Né le 28 février 1831 à Sèvres (Seine-et-Oise) ; demeurant à Paris, 7, rue des Cendriers (XXe arr.) ; journalier ou cordonnier ; communard, déporté en Nouvelle-Calédonie.

Il était célibataire. Il avait été enfermé, de douze à quinze ans, en maison de correction pour vagabondage, et condamné, en 1860, à deux mois de prison pour rébellion.
Il avait servi contre les Prussiens dans le corps des Éclaireurs de la Seine. Il revint à Paris après son licenciement et s’engagea dans les Vengeurs de Paris ; il fut blessé, le 23 mai 1871, boulevard Beaumarchais. Arrêté le 24 juin, il fut incarcéré à Rochefort.
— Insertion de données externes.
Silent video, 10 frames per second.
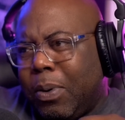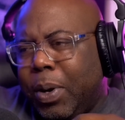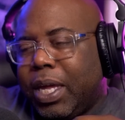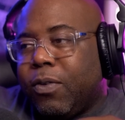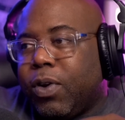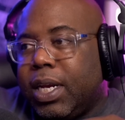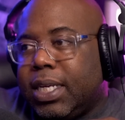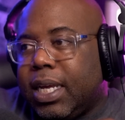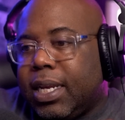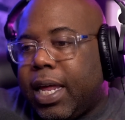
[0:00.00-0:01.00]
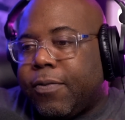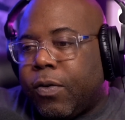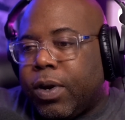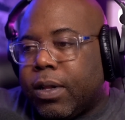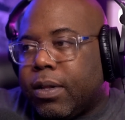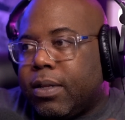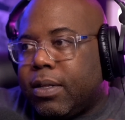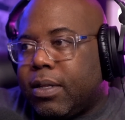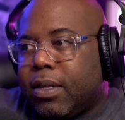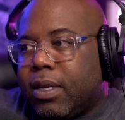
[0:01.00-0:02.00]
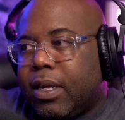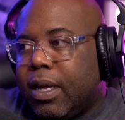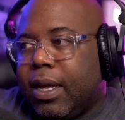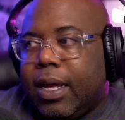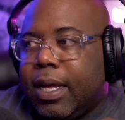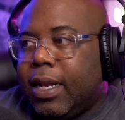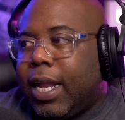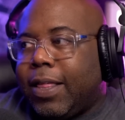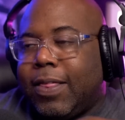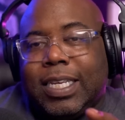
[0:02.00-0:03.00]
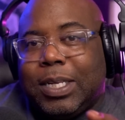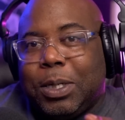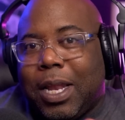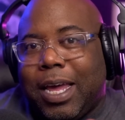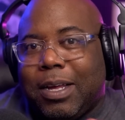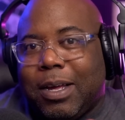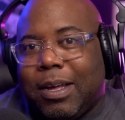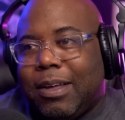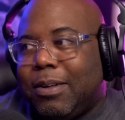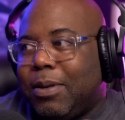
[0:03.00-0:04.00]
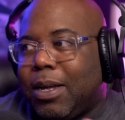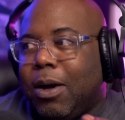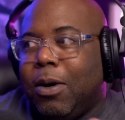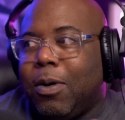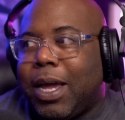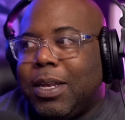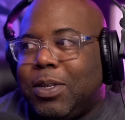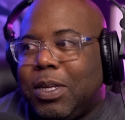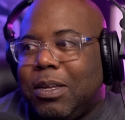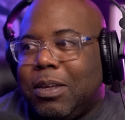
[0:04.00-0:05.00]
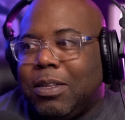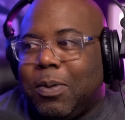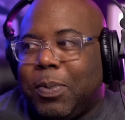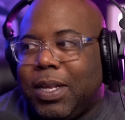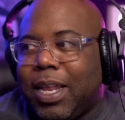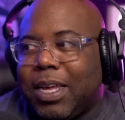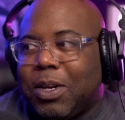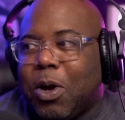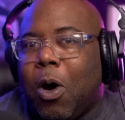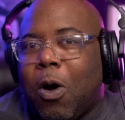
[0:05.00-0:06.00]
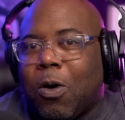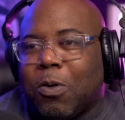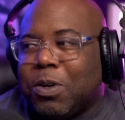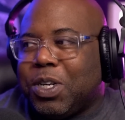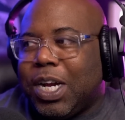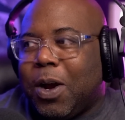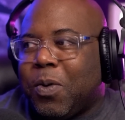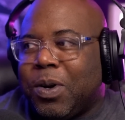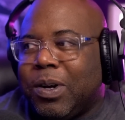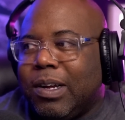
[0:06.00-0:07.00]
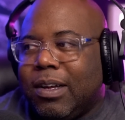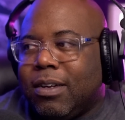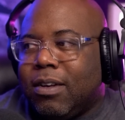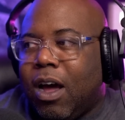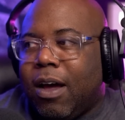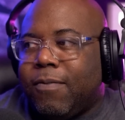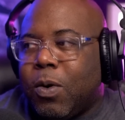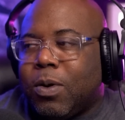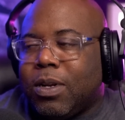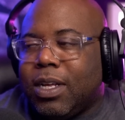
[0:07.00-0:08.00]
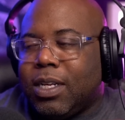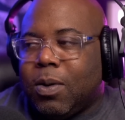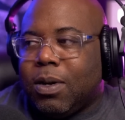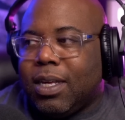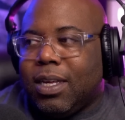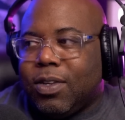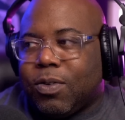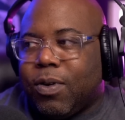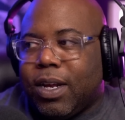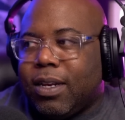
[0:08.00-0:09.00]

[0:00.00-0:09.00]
Bro, he can really sing, like, for real. Like, this isn't like, oh, I can sing a little bit, like, in a car or in a shower. Nah, vocally, tonally, he's great.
Le 19e conseil de guerre le condamna, le 18 juin 1872, à la déportation dans une enceinte fortifiée ; le 5 décembre 1872, sa peine fut commuée en déportation simple ; le 9 mars 1877, en huit ans de détention, puis remise le 15 janvier 1879 ; il avait demandé à rester sur sa concession de l’Île des Pins, y avait été autorisé mais s’était finalement décidé à revenir à Paris. Il rentra par le Var.

Pour citer cet article :
https://maitron.fr/spip.php?article61381, notice HACKSPILLE Jean-Baptiste, version mise en ligne le 26 juillet 2009, dernière modification le 29 août 2019.
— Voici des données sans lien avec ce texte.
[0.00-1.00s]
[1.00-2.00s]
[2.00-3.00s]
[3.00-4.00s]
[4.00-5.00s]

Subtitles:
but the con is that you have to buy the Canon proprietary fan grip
SOURCES : Arch. Nat., BB 24/769. — Arch. PPo., listes d’amnistiés. — Louis Bretonnière, Roger Pérennès, L’Internement des prévenus de la Commune à Rochefort, Nantes, 1995. — Gérard Hamon, Retour en France d’un communard déporté, Rennes, Pontcerq, 2016, p. 176. — Notes de Michel Cordillot.